Machine learning models monitors thousands of calculations on the fly: Saving half of the computational resources and time on catalysts design

J. Chem. Theory Comput. 15, 4, 2331–2345 (2019)

J. Phys. Chem. Lett. 12, 19, 4628–4637 (2021)

 More than half of the computational resource and time is wasted on unfruitful geometry optimizations during the discovery of functional transitional metal complexes (TMCs). I built the first set of classifiers to predict the likelihood of calculation success: 1. prior to calculations as a zero-cost model that rapidly filters out candidate calculations most likely to fail, and 2. during calculations that on-the-fly monitors and terminates an already running calculation if it is predicted to fail with high confidence. Combining with model uncertainty quantification control, this latter dynamic model always stays accurate (i.e. >95%) during the whole process of geometry optimization, saving more than half of the computation resources with compensation that very few (1%) good calculations would be falsely terminated. In addition, this dynamic model is extremely transferable since we use the DFT-level information generated during a calculation as inputs.
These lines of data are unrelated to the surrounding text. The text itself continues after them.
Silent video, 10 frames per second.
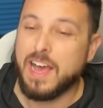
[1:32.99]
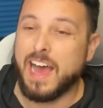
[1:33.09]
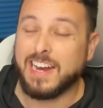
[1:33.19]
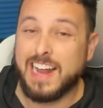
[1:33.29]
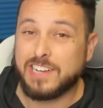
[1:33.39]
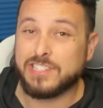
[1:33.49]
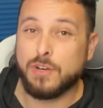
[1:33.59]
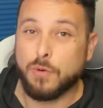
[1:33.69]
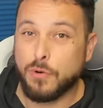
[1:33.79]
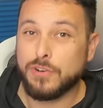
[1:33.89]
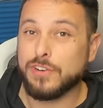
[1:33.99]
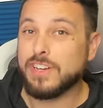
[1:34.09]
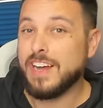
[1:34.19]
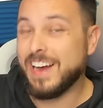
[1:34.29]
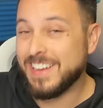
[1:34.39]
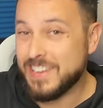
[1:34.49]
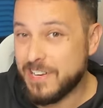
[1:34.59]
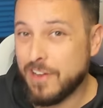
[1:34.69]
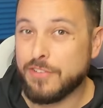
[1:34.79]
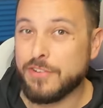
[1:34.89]
I had actually ordered
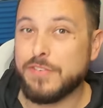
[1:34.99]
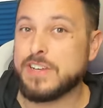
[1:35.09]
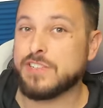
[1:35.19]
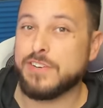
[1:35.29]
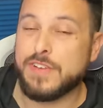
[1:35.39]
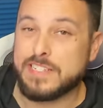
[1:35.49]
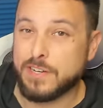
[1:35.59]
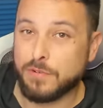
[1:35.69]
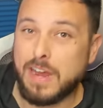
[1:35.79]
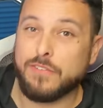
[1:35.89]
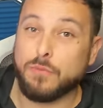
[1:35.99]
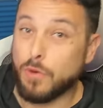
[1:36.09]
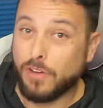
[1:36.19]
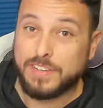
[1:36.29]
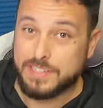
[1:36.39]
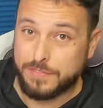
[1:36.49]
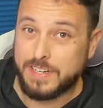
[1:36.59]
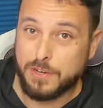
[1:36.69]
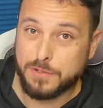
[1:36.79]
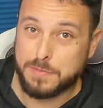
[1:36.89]
another facial interface that arrived while this
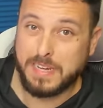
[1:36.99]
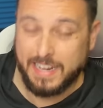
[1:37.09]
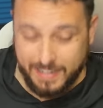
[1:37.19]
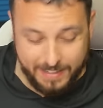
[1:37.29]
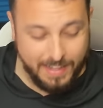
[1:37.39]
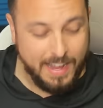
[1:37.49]
video was being edited.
More importantly, the prediction of the dynamic classifier is interpretable and helps reveal the failure modes in geometry optimizations.


Besides proof-of-principle works, I have also demonstrated the usefulness of these classifiers on the active learning discovery of candidate catalysts for small alkane activation. With this set of classifiers for predicting the outcomes of QC calculations, first-principles data generation is greatly accelerated by at least two folds.